Latest update February 7th, 2023 1:20 AM
Dec 09, 2022 Court Stories, Features / Columnists, News
Kaieteur News – Justice Damone Younge has dismissed an application by three staffers of the Guyana Elections Commission seeking to block a summons by the Commissioner of Inquiry (COI) into the 2022 elections for them to appear before the panel.
The application was filed by Denise Babb-Cummings, Sheferen February and Michelle Miller employees of the Guyana Elections Commission (GECOM) seeking, among other things, a permanent injunction to prevent the Commission of Inquiry (COI) into the March 2020 General and Regional Elections from compelling them to give evidence.
The GECOM employees had declined to testify and invoked their right to remain when they appeared before the commission on earlier this week.
Denying all of the orders prayed for, and dismissing the Notice of Application by Babb-Cummings, February and Miller, Justice Younge ruled inter alia that the COI into the March 2020 General and Regional Elections is indeed a part of the State pursuant to section 2 of the COI Act.
As such, she determined the injunctive relief claimed against the Attorney General and the COI into the March 2020 General and Regional Election is refused. In any case, the case raised in the Fixed Date Application (FDA) is not appropriate for the grant of a conservatory order, the judge ruled.
Babb-Cummings, February and Miller have been charged with conspiracy to defraud the March 2020 Elections, and, on 2nd December 2022, were summoned to give evidence to the COI established by President Irfaan Ali into the March 2022 Elections.
In a FDA filed on the 5th December 2022 by Attorney, Eusi Anderson, Attorney-at-Law, against the Attorney General (the first named Respondent); and the COI established by President Irfaan Ali into the March 2020 Elections (the second named Respondent), Babb-Cummings, February and Miller sought several declaratory, and other orders, including a permanent injunction preventing the COI from compelling the attendance of anyone charged with a criminal offence related to March 2020 Elections; and damages in excess of GY$50 million, each, for the breach of the Applicants’ constitutional rights to due process, a fair trial, and the State’s willful exposure of them to self-incriminatory testimony under risk of compulsion and contempt.
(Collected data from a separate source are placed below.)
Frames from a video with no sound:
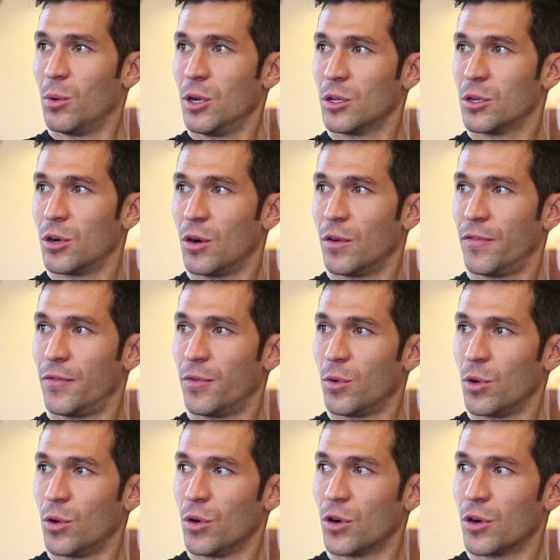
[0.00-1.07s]
will go
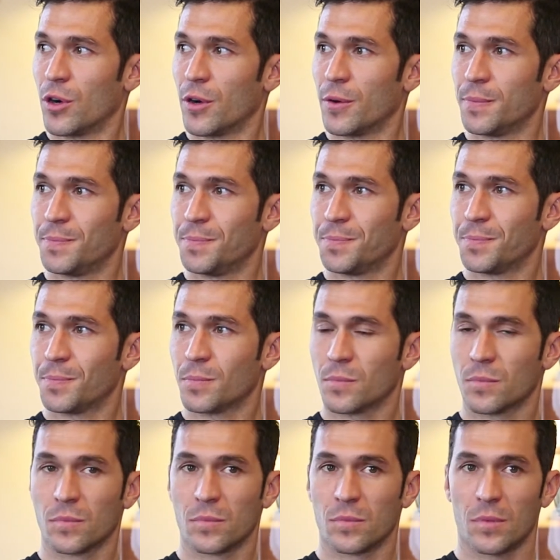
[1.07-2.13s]
for
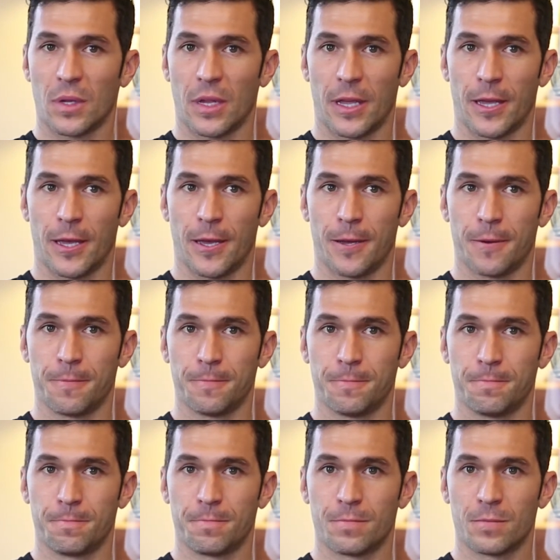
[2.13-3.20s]

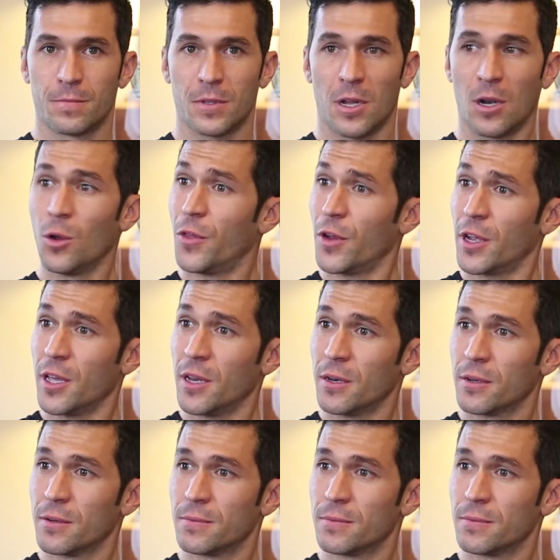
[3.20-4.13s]
um, Luther King.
In response to the Notice of Application, the State through the Office of the Attorney General, Anil Nandlall SC submitted that while the High Court is vested with power to grant an injunction under section 23(1) of the High Court Act, Chapter 3:02of the Laws of Guyana, sections 16 (6) and 16 (8) of the State Liability and Proceedings Act, Chapter 6:05 of the Laws of Guyana, expressly, and specifically prohibits the High Court from granting prohibitory or mandatory injunctions against the Respondents in the form of injunctive/coercive orders.
The Respondents further submitted that the COI into the 2020 General and Regional Elections is a State entity, given that it was established by the President exercising constitutionally granted supreme executive authority, and having activated section 2 of the under the Commissions of Inquiry Act Cap 19:03, Laws of Guyana. That section provides that “The President [who] may issue a Commission appointing one or more Commissioners and authorising such Commissioner or Commissioners to inquire into any matter in which an inquiry would, in the opinion of the President, be for the public welfare.”